TO DO >>
Starting at the top of the entries below, set down each line exactly as written, and stop after the line containing "[11:30.47-11:30.55]".
Segment Start: MATERIAL SUPPLIED
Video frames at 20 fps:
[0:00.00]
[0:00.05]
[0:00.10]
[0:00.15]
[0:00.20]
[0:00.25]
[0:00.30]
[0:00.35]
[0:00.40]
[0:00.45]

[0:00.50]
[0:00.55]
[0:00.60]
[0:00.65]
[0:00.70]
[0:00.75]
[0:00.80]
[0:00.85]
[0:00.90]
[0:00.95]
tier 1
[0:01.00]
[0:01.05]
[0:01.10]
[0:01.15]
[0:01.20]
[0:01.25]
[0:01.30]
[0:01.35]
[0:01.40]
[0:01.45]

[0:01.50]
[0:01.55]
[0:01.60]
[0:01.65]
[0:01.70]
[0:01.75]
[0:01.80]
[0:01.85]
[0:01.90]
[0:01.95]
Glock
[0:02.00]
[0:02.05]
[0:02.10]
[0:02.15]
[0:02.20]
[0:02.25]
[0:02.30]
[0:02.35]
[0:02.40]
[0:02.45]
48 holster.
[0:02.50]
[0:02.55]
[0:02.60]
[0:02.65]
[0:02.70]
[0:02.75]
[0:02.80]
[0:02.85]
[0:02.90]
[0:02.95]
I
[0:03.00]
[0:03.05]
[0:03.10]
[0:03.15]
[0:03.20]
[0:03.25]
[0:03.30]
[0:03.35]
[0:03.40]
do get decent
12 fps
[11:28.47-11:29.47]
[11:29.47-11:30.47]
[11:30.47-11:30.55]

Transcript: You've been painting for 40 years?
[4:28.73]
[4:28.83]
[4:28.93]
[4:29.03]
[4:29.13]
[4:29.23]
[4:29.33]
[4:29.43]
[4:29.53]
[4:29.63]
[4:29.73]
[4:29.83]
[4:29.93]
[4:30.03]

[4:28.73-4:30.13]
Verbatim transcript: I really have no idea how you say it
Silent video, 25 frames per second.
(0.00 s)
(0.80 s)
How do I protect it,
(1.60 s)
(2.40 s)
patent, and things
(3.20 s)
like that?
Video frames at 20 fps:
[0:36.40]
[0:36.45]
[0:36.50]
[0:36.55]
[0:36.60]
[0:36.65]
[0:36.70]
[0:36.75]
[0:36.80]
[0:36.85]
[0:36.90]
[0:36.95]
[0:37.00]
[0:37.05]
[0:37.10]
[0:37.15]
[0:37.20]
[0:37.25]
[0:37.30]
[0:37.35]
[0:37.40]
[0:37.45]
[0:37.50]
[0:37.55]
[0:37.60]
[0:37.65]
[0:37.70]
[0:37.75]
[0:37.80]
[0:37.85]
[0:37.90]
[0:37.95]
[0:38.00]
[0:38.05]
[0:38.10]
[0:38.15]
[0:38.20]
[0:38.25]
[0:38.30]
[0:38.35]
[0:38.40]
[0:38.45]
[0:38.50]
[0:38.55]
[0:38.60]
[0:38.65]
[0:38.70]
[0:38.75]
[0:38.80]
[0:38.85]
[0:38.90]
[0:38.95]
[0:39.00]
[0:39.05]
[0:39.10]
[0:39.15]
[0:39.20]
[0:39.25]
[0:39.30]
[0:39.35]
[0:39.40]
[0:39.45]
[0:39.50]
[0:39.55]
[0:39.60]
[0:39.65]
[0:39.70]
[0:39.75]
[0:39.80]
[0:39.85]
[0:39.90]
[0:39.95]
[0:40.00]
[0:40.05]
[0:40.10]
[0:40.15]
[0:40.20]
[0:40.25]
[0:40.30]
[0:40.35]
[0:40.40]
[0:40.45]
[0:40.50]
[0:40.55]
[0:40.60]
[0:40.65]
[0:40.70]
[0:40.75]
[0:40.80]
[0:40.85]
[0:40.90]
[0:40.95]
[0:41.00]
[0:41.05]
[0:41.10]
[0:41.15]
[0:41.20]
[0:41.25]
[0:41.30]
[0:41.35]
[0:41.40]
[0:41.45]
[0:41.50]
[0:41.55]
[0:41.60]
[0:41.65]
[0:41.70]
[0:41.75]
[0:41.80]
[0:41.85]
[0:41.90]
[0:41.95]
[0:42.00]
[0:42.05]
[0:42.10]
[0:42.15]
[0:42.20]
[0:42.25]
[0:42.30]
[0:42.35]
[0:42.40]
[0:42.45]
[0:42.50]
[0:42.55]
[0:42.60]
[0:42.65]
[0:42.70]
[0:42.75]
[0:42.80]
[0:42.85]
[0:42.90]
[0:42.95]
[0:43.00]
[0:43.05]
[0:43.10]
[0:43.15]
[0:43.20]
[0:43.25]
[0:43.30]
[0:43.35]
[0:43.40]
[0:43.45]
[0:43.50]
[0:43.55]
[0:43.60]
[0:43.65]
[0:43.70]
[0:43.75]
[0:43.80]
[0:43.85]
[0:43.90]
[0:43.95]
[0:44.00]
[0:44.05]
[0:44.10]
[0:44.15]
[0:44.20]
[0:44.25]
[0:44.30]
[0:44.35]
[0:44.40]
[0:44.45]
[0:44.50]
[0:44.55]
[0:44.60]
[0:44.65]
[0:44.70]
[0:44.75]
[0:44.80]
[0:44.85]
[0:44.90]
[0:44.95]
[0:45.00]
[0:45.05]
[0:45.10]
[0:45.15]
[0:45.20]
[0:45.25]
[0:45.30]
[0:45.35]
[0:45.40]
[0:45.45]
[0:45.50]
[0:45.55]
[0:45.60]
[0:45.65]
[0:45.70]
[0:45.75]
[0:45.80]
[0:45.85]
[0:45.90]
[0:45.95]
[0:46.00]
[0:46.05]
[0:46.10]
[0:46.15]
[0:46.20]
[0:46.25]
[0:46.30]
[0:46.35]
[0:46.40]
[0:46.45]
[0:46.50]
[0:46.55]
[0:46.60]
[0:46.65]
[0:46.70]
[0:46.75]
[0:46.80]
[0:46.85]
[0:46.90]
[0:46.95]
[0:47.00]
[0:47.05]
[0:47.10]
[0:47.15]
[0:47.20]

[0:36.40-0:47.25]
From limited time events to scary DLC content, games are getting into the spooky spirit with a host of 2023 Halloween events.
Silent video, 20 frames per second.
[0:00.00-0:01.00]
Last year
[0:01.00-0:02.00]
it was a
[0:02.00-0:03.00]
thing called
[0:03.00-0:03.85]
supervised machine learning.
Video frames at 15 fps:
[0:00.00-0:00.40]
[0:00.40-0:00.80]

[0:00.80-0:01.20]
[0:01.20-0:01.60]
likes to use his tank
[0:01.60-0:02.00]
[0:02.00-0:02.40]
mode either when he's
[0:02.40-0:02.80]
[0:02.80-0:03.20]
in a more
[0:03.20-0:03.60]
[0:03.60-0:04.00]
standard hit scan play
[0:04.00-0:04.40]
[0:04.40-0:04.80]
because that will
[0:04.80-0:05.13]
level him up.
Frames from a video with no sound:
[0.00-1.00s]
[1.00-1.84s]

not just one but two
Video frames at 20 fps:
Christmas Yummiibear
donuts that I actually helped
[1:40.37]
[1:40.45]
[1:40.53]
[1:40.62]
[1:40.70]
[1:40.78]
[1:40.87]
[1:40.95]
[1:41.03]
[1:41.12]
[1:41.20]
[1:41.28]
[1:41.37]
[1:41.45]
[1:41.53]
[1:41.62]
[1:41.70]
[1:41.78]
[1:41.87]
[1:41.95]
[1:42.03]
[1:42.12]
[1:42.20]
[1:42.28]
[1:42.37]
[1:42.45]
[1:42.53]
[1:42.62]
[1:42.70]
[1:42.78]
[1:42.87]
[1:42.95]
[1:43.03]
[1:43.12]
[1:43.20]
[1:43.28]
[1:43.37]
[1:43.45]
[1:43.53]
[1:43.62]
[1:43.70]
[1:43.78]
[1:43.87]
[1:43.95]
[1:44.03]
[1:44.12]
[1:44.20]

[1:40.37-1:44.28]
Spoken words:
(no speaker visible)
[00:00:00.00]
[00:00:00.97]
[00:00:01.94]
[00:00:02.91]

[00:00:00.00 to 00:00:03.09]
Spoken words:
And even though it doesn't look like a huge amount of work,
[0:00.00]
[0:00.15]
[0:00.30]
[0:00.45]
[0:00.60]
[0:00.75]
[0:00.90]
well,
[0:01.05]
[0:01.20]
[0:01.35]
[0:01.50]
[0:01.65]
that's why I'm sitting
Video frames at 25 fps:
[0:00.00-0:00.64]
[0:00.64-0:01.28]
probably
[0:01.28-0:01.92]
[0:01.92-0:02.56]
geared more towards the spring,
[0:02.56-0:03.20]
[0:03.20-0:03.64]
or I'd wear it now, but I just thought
Segment End: MATERIAL SUPPLIED
TASK ANSWER >>
Video frames at 20 fps:
[0:00.00]
[0:00.05]
[0:00.10]
[0:00.15]
[0:00.20]
[0:00.25]
[0:00.30]
[0:00.35]
[0:00.40]
[0:00.45]

[0:00.50]
[0:00.55]
[0:00.60]
[0:00.65]
[0:00.70]
[0:00.75]
[0:00.80]
[0:00.85]
[0:00.90]
[0:00.95]
tier 1
[0:01.00]
[0:01.05]
[0:01.10]
[0:01.15]
[0:01.20]
[0:01.25]
[0:01.30]
[0:01.35]
[0:01.40]
[0:01.45]

[0:01.50]
[0:01.55]
[0:01.60]
[0:01.65]
[0:01.70]
[0:01.75]
[0:01.80]
[0:01.85]
[0:01.90]
[0:01.95]
Glock
[0:02.00]
[0:02.05]
[0:02.10]
[0:02.15]
[0:02.20]
[0:02.25]
[0:02.30]
[0:02.35]
[0:02.40]
[0:02.45]
48 holster.
[0:02.50]
[0:02.55]
[0:02.60]
[0:02.65]
[0:02.70]
[0:02.75]
[0:02.80]
[0:02.85]
[0:02.90]
[0:02.95]
I
[0:03.00]
[0:03.05]
[0:03.10]
[0:03.15]
[0:03.20]
[0:03.25]
[0:03.30]
[0:03.35]
[0:03.40]
do get decent
12 fps
[11:28.47-11:29.47]
[11:29.47-11:30.47]
[11:30.47-11:30.55]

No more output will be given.